■ WORK ORDER: Go through the records line by line from the top and repeat each one exactly, ending with the line that contains "[38:36.40-38:36.50]".

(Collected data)

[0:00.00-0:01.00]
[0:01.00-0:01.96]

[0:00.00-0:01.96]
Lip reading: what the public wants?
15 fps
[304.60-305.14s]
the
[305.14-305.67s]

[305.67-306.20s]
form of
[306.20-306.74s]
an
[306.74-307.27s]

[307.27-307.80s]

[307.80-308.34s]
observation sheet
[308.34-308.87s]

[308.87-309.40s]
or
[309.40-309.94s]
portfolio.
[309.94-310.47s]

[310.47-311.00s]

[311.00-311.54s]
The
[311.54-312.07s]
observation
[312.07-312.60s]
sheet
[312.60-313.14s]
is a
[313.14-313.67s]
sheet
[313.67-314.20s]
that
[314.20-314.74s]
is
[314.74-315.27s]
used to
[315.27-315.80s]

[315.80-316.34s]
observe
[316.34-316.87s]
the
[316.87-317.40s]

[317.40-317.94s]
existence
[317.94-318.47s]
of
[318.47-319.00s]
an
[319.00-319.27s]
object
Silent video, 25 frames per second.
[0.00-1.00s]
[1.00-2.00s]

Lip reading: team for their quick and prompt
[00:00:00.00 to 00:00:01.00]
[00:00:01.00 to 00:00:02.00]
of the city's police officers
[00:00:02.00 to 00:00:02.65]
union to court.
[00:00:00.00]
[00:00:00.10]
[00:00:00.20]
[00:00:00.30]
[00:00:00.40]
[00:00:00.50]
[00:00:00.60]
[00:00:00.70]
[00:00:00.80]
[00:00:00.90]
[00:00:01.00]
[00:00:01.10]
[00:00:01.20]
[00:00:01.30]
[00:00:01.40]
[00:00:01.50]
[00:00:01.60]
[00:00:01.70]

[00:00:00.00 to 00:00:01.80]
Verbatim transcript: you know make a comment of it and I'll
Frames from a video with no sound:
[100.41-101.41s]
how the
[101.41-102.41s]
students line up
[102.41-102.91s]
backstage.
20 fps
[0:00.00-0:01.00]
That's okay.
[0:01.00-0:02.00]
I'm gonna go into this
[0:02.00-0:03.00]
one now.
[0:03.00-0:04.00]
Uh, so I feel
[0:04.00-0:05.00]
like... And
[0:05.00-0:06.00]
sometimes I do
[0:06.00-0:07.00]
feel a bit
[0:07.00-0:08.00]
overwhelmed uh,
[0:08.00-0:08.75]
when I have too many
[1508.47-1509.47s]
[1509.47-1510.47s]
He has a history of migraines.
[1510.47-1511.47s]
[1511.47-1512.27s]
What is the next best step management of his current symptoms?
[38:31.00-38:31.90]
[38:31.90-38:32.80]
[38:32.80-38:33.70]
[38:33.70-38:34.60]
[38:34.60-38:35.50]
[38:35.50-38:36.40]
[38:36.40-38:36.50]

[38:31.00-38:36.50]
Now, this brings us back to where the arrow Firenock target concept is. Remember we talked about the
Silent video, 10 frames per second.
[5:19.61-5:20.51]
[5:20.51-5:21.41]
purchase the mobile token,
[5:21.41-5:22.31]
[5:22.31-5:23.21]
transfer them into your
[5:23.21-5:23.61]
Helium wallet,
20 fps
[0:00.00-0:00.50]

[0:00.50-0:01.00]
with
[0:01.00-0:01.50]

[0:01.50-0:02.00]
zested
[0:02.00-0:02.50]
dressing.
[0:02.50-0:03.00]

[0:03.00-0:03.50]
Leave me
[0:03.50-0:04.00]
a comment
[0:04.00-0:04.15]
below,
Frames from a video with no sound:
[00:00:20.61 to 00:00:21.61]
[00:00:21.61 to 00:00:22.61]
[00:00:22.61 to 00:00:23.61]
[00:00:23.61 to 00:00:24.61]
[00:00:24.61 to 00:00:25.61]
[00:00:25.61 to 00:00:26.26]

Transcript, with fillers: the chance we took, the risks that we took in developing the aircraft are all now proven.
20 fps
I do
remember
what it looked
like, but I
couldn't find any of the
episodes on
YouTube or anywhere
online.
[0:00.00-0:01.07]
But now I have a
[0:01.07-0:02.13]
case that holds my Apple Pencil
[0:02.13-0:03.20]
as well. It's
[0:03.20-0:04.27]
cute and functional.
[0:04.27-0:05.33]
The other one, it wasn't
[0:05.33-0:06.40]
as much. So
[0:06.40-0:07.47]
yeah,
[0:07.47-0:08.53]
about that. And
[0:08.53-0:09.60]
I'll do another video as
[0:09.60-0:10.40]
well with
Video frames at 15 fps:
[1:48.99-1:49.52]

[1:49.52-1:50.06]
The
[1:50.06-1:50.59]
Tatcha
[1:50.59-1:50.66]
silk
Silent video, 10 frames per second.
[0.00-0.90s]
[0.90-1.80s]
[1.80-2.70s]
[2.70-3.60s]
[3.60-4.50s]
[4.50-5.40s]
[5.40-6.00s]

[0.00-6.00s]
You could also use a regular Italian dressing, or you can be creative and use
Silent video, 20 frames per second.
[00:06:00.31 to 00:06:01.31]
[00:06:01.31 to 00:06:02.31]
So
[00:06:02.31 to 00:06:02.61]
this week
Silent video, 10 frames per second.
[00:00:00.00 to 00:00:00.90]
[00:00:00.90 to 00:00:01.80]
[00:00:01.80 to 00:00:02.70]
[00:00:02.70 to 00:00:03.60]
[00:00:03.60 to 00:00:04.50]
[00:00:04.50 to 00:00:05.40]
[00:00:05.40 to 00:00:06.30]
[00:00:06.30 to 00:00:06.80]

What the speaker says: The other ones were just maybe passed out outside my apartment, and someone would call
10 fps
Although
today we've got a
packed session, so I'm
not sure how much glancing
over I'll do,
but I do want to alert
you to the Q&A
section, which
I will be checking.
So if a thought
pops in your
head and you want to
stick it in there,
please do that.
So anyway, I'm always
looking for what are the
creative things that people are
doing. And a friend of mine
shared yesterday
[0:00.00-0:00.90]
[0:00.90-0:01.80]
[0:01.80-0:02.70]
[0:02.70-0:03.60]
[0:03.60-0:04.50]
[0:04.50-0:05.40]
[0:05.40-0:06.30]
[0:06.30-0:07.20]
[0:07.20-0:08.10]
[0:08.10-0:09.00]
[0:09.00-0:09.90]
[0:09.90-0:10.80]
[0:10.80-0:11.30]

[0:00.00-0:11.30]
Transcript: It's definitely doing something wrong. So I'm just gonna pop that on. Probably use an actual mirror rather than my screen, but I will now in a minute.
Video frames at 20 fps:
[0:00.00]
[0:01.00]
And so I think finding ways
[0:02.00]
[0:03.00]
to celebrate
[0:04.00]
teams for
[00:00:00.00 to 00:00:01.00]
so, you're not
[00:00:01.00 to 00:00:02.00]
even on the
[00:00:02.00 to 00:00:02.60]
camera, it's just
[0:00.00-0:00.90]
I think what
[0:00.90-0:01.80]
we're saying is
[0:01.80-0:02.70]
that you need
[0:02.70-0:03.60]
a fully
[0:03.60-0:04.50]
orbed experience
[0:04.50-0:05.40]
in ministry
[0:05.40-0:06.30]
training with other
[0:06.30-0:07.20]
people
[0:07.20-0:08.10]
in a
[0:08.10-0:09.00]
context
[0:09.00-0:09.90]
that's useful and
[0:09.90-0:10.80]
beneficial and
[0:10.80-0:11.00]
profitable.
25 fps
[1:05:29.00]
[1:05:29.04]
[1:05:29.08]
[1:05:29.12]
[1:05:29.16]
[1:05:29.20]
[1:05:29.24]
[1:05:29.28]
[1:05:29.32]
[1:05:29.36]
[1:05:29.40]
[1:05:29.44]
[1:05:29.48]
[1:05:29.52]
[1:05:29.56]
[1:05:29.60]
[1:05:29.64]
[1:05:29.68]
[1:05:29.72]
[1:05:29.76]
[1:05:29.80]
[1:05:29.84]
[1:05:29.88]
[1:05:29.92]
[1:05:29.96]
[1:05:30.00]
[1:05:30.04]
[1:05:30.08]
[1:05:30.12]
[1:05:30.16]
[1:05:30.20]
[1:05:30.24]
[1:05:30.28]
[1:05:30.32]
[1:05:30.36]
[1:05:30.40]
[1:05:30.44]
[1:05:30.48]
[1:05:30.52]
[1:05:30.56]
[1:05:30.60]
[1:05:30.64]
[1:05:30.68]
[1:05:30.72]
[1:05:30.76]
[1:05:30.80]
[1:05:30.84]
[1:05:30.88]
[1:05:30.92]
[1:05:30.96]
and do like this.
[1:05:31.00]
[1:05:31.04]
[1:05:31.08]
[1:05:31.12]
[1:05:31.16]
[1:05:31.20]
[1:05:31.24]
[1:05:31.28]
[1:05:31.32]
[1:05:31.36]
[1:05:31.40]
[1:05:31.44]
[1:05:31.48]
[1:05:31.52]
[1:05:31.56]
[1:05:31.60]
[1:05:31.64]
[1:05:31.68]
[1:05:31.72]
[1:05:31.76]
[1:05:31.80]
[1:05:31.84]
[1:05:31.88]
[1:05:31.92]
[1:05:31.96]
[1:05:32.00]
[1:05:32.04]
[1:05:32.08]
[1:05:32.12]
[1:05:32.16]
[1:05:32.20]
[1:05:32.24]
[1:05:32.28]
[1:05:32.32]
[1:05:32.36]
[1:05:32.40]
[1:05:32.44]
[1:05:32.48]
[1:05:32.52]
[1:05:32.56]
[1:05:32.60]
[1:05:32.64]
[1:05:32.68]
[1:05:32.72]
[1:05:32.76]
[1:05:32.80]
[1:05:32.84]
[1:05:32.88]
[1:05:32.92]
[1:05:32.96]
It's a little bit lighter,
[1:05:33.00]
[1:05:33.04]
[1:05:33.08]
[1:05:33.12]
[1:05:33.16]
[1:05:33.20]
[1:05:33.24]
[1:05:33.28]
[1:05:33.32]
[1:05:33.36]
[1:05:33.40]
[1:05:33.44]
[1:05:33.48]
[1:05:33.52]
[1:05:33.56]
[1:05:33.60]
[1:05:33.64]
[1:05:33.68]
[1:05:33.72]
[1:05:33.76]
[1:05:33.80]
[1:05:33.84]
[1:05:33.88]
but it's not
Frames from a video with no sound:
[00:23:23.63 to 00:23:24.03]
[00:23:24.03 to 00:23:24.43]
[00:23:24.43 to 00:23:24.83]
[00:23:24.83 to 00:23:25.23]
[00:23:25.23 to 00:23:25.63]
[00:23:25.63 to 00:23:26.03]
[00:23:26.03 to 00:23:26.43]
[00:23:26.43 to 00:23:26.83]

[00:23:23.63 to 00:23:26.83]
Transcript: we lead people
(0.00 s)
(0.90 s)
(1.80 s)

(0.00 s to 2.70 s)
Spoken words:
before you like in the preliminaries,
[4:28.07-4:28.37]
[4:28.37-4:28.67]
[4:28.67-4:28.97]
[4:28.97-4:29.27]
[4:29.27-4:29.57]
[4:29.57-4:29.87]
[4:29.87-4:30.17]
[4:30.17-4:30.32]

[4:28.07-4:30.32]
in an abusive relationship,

■ EXPECTED ANSWER:
[0:00.00-0:01.00]
[0:01.00-0:01.96]

[0:00.00-0:01.96]
Lip reading: what the public wants?
15 fps
[304.60-305.14s]
the
[305.14-305.67s]

[305.67-306.20s]
form of
[306.20-306.74s]
an
[306.74-307.27s]

[307.27-307.80s]

[307.80-308.34s]
observation sheet
[308.34-308.87s]

[308.87-309.40s]
or
[309.40-309.94s]
portfolio.
[309.94-310.47s]

[310.47-311.00s]

[311.00-311.54s]
The
[311.54-312.07s]
observation
[312.07-312.60s]
sheet
[312.60-313.14s]
is a
[313.14-313.67s]
sheet
[313.67-314.20s]
that
[314.20-314.74s]
is
[314.74-315.27s]
used to
[315.27-315.80s]

[315.80-316.34s]
observe
[316.34-316.87s]
the
[316.87-317.40s]

[317.40-317.94s]
existence
[317.94-318.47s]
of
[318.47-319.00s]
an
[319.00-319.27s]
object
Silent video, 25 frames per second.
[0.00-1.00s]
[1.00-2.00s]

Lip reading: team for their quick and prompt
[00:00:00.00 to 00:00:01.00]
[00:00:01.00 to 00:00:02.00]
of the city's police officers
[00:00:02.00 to 00:00:02.65]
union to court.
[00:00:00.00]
[00:00:00.10]
[00:00:00.20]
[00:00:00.30]
[00:00:00.40]
[00:00:00.50]
[00:00:00.60]
[00:00:00.70]
[00:00:00.80]
[00:00:00.90]
[00:00:01.00]
[00:00:01.10]
[00:00:01.20]
[00:00:01.30]
[00:00:01.40]
[00:00:01.50]
[00:00:01.60]
[00:00:01.70]

[00:00:00.00 to 00:00:01.80]
Verbatim transcript: you know make a comment of it and I'll
Frames from a video with no sound:
[100.41-101.41s]
how the
[101.41-102.41s]
students line up
[102.41-102.91s]
backstage.
20 fps
[0:00.00-0:01.00]
That's okay.
[0:01.00-0:02.00]
I'm gonna go into this
[0:02.00-0:03.00]
one now.
[0:03.00-0:04.00]
Uh, so I feel
[0:04.00-0:05.00]
like... And
[0:05.00-0:06.00]
sometimes I do
[0:06.00-0:07.00]
feel a bit
[0:07.00-0:08.00]
overwhelmed uh,
[0:08.00-0:08.75]
when I have too many
[1508.47-1509.47s]
[1509.47-1510.47s]
He has a history of migraines.
[1510.47-1511.47s]
[1511.47-1512.27s]
What is the next best step management of his current symptoms?
[38:31.00-38:31.90]
[38:31.90-38:32.80]
[38:32.80-38:33.70]
[38:33.70-38:34.60]
[38:34.60-38:35.50]
[38:35.50-38:36.40]
[38:36.40-38:36.50]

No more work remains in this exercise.